Palin’s counsel should have clearly objected to the continuation of the jury deliberations in my view, as I said at the time. However, counsel insisted that it did object. The judge raised the pending Rule 50 motion and stated his intention to let the jury continue to reach a verdict. Counsel objected to the motion. Judge Rakoff, however, insists that he construed the objections as challenging the merits of the dismissal and not the novel procedure. It is clearly an attempt to argue that counsel did not preserve any objection for appeal — another effort to insulate his controversial ruling on appeal.
While Rakoff describes his handing as “a bit unusual” and the resulting issues as “procedural necessities,” he has shown extremely poor judgment in the case (including the decision leading to his prior reversal by the Second Circuit). It is clear that his view of the case did not change when it was returned to him by the appellate court.
I do not disagree with Judge Rakoff that, given his own ruling, there is no need for a new trial. He has already declared that it would not make any difference to the outcome in his view. The court goes through a methodical presentation of the evidence and explains how it does not meet the actual malice standard.
The problem is his refusal to set aside the jury verdict. It is chilling to have a judge say that such a verdict remains valid despite the jury learning that the judge already ruled on the merits. It is frankly absurd.

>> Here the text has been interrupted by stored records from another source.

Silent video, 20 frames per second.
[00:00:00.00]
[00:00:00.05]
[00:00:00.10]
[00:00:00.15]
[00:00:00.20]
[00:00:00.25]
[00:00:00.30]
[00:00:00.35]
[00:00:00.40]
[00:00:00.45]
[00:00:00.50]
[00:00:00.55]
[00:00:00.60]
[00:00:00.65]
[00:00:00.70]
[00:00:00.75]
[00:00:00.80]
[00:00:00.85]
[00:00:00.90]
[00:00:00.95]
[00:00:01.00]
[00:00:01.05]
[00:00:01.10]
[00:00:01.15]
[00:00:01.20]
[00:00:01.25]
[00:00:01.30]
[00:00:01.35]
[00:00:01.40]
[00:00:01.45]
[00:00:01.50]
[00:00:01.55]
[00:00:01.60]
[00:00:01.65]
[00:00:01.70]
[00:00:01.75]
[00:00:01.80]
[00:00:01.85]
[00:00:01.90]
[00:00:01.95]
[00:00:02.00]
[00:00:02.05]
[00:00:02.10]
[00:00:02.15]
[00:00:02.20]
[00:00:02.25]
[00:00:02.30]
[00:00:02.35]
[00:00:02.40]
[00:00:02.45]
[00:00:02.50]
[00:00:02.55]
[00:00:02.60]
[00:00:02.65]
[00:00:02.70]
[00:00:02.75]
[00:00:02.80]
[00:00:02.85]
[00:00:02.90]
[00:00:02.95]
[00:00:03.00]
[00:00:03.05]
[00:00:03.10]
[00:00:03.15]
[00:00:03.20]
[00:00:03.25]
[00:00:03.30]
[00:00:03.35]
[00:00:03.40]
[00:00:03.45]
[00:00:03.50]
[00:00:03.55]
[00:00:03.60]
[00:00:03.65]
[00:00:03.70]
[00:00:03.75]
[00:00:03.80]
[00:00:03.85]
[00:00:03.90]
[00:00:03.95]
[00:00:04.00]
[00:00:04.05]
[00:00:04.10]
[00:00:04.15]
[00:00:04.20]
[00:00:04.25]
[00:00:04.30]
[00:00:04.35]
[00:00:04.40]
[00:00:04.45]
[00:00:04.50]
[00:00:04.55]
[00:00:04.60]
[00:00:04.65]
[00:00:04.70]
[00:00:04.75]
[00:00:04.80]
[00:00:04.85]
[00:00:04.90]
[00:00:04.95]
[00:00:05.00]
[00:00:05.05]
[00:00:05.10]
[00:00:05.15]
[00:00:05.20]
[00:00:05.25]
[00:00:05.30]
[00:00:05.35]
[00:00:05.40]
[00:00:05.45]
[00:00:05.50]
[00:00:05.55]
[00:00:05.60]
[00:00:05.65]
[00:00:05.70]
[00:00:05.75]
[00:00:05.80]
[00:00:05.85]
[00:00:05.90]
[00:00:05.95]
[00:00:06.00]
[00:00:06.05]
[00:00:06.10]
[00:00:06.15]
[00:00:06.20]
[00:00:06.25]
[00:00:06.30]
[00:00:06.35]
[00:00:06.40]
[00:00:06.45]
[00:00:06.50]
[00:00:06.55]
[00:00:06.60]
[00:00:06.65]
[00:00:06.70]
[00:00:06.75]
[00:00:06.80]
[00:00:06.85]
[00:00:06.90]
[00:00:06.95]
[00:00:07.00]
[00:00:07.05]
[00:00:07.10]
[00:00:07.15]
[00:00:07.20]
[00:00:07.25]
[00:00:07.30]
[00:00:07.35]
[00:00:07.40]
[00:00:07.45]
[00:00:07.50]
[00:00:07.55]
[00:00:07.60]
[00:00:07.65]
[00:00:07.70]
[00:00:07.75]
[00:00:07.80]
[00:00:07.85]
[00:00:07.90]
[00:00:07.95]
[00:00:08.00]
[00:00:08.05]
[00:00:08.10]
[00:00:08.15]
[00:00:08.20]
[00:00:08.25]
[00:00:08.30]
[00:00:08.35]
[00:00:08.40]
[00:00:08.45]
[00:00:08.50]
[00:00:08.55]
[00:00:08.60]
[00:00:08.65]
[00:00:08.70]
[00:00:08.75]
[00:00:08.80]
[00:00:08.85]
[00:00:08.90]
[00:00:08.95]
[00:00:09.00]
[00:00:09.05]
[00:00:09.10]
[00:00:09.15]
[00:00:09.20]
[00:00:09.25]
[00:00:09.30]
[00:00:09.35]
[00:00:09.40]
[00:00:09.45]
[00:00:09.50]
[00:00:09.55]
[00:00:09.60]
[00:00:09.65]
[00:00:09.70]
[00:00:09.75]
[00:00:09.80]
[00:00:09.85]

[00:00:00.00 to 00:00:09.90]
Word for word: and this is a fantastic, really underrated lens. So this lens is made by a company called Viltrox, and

Yet, Rakoff blissfully brushes such concerns to the side.
“Although the Final Judgment ultimately rests on the Court’s dismissal of the action under Rule 50, that legal conclusion is reinforced by the jury’s verdict that defendants are not-liable. The Court continues to have great confidence in the integrity of the jury’s verdict, notwithstanding that a few jurors became aware, involuntarily, of the bare fact that the Court intended to dismiss the case as a matter of law.”
His opinion restates his “firm view” that the jurors’ awareness that he dismissed the case “did not nullify the jury’s verdict in any respect.” Again, it is clearly that his view had not changed one iota since he was reversed by the Second Circuit.
Palin should appeal. In the very least, assuming the jury verdict is set aside, the case would present a clean record to challenge to the application of the actual malice standard to public figures. That is the subject of my earlier USA Today column.
There are members of the Supreme Court that have already expressed discomfort over the standard being applied to public figures as opposed to public officials. There are good-faith concerns over that extension of New York Times v. Sullivan. However, the jury verdict made the case less compelling as a clean challenge. Yet, I do not see how the Second Circuit could agree on the viability of the jury decision after the mishandling of this trial.